Where a record holds a picture, leave the picture out; otherwise repeat every record exactly.

----

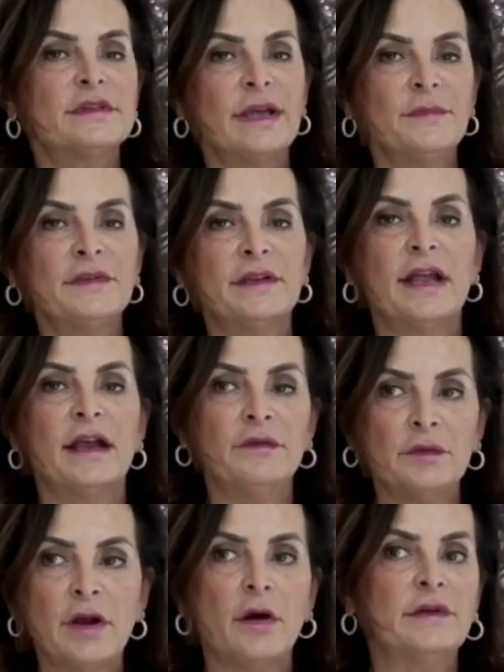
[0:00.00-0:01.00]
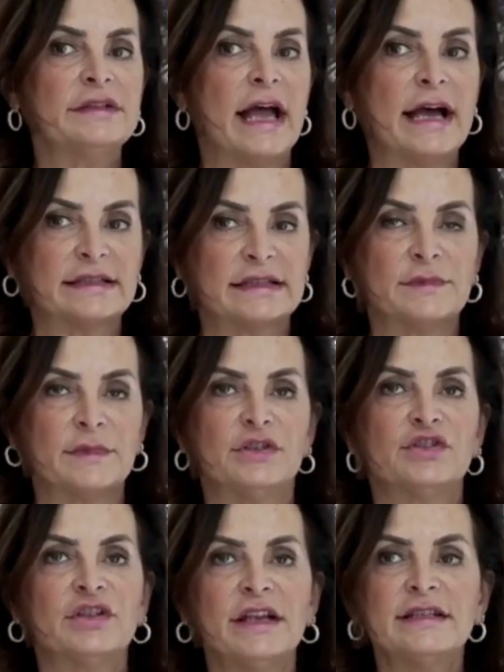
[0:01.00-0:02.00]
Something that everyone always asks
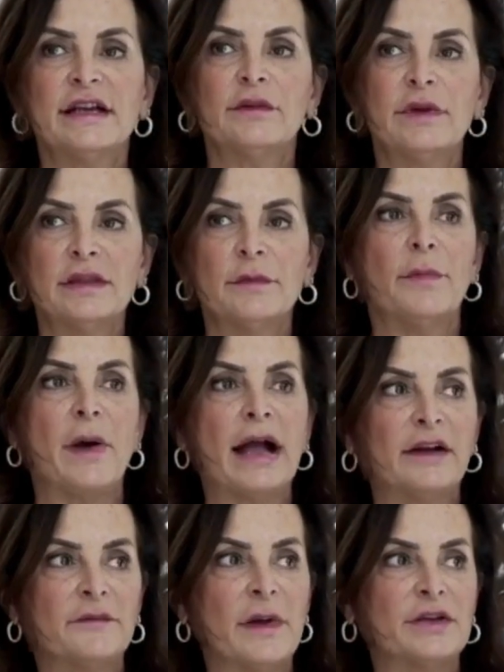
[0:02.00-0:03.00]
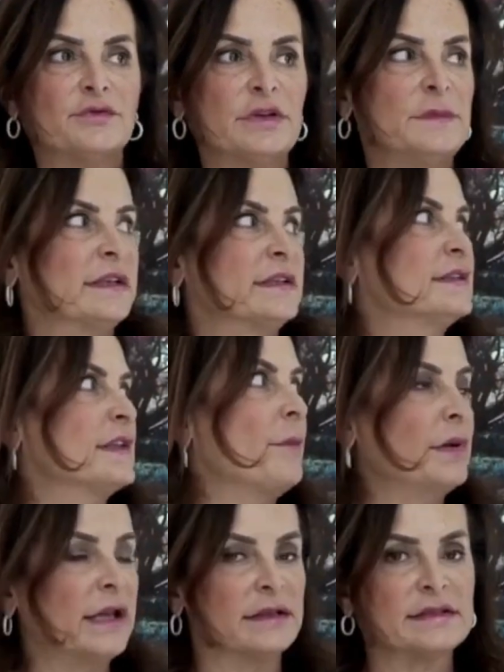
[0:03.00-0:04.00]
me, should I decorate the back of my tree because it's
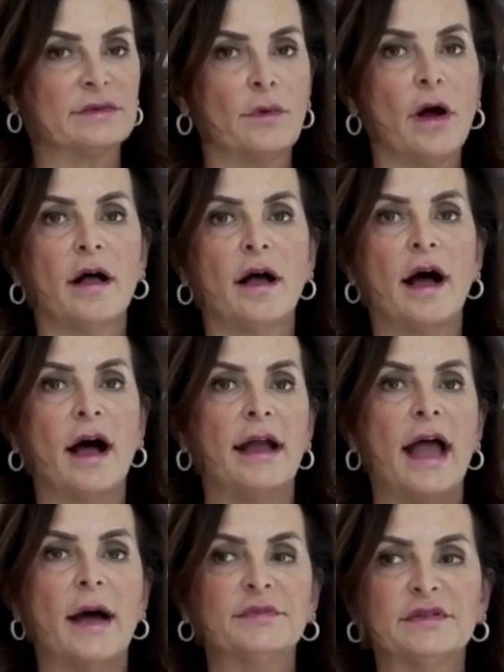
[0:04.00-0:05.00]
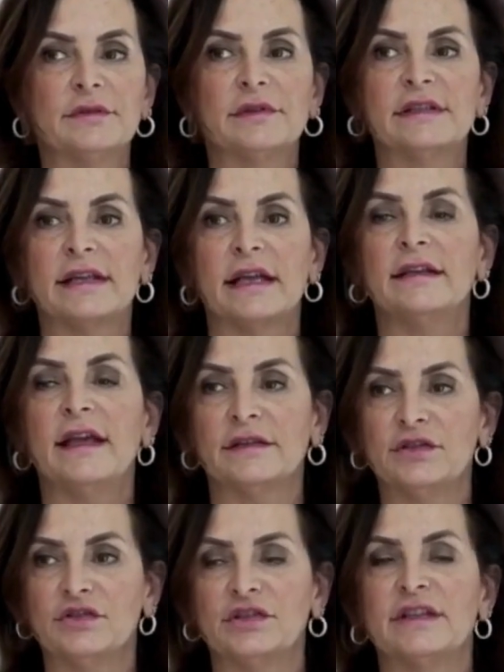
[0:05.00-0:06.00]
up against the wall? I absolutely say
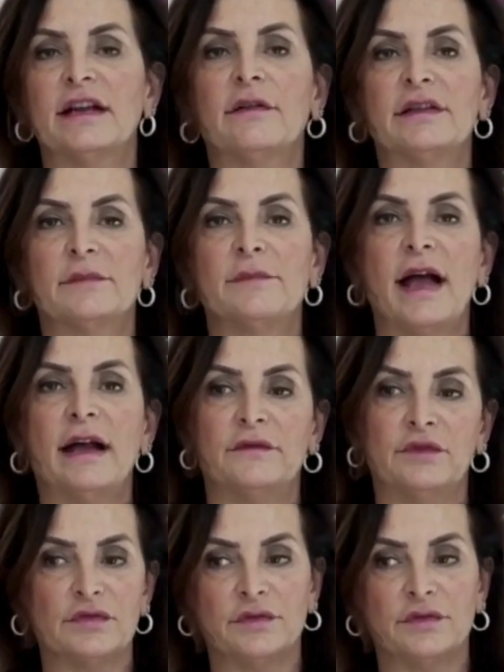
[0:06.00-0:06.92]
yes, you should decorate the back of your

----

Written response>
[0:00.00-0:01.00]
[0:01.00-0:02.00]
Something that everyone always asks
[0:02.00-0:03.00]
[0:03.00-0:04.00]
me, should I decorate the back of my tree because it's
[0:04.00-0:05.00]
[0:05.00-0:06.00]
up against the wall? I absolutely say
[0:06.00-0:06.92]
yes, you should decorate the back of your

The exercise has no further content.